Key takeaways for Australian directors
BTI is relevant in an Australian context because it reinforces that the “creditor duty” – something long recognised by successive Australian case law – applies to Australian company directors. There are however two important issues that are still unclear.
Special leave is currently sought before the High Court in Australia in a matter concerning directors’ breach of section 180 of the Corporations Act by failing to act with reasonable care and diligence in considering whether the payment of dividends would have complied with section 254T of the Corporations Act. That section says a company must not pay a dividend unless the payment of the dividend does not materially prejudice the company's ability to pay its creditors.

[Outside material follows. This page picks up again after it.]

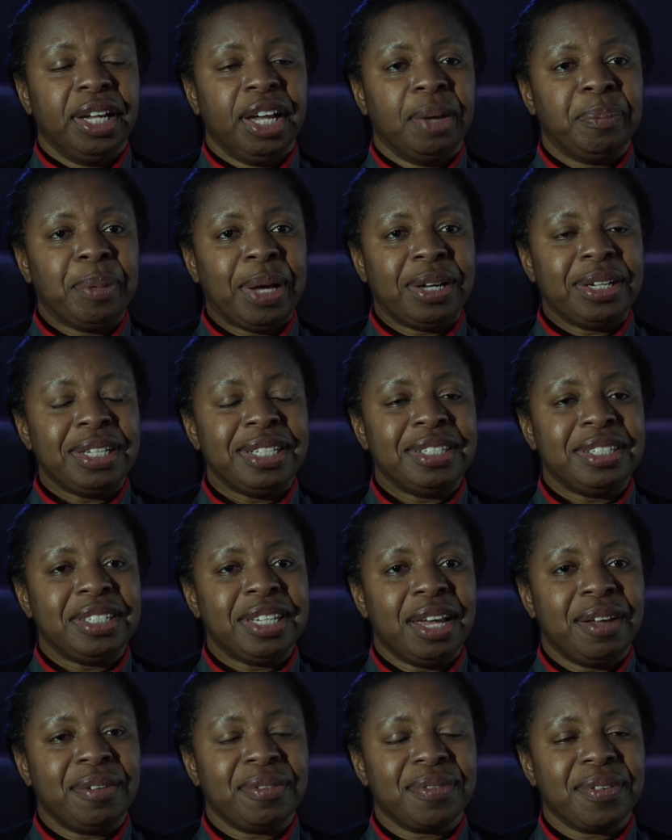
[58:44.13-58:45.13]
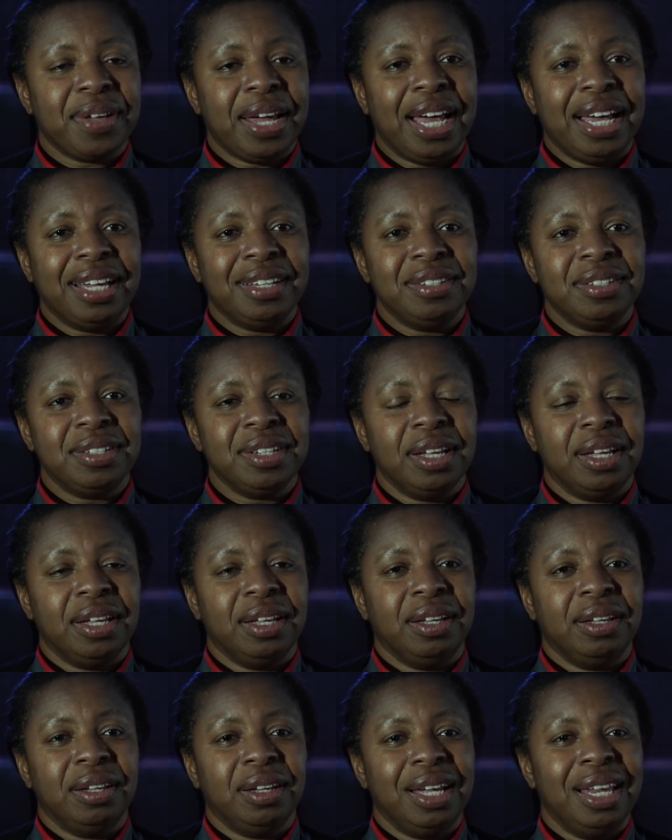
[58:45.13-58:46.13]
about his death and
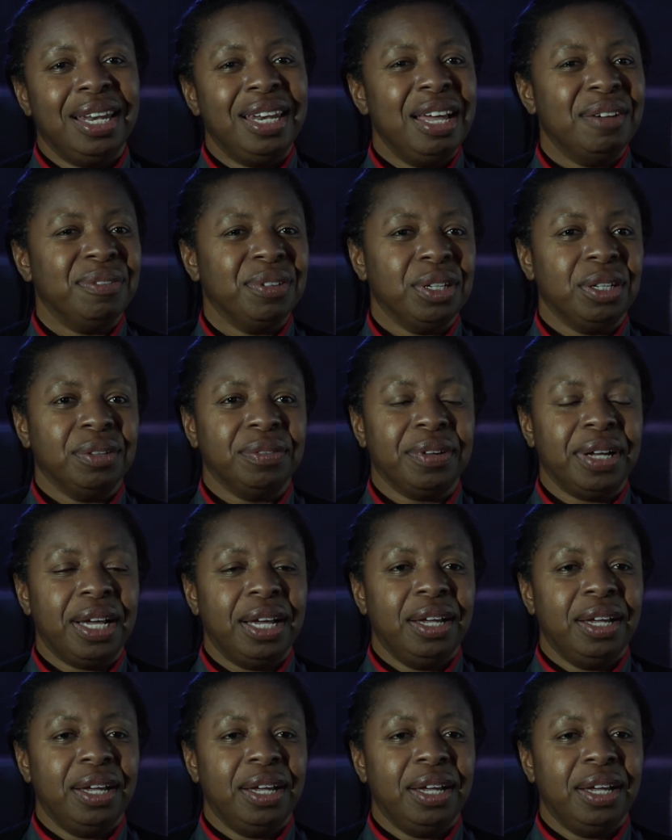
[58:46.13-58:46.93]
uh, a level of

Until we have greater guidance from the Court, directors should bear in mind the following practical considerations:
1. As a starting point, if there is any real and not remote risk that a company is insolvent, then directors should give proper consideration to the potential impact of any transactions entered into by the company on creditors and be in a position to provide evidence of that consideration.
2. Directors should exercise their best judgment when considering and apportioning weight to creditors’, and shareholders’ interests having regard to the nature of their company’s business. Useful guidance can be found in Kinsela v Russell Kinsela Pty Ltd (in liq) (1986) 4 NSWLR 722, where Chief Justice Street observed:
“Courts have traditionally and properly been cautious indeed in entering boardrooms and pronouncing upon the commercial justification of particular executive decisions. Wholly differing value considerations might enter into an adjudication upon the justification for a particular decision by a speculative mining company of doubtful stability on the one hand, and, on the other hand, by a company engaged in a more conservative business in a state of comparable financial instability. Moreover, the plainer it is that it is the creditors' money that is at risk, the lower may be the risk to which the directors, regardless of the unanimous support of all of the shareholders, can justifiably expose the company.”

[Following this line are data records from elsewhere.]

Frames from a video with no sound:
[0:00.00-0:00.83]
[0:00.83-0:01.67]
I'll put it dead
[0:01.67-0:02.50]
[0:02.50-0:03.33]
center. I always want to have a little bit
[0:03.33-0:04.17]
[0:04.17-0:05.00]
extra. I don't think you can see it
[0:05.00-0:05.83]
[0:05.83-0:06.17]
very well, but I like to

3. The greater a company’s financial difficulties and its proximity to insolvency, the more directors should take professional advice to assist them to take into account and, potentially, prioritise the interests of creditors above shareholders (where there is any conflict). When a company is insolvent, the interest of creditors – at least with respect to shareholders – will likely be paramount.
4. Directors should, as ever, properly inform themselves about a decision that may affect the interests of creditors to the extent they reasonably believe to be appropriate.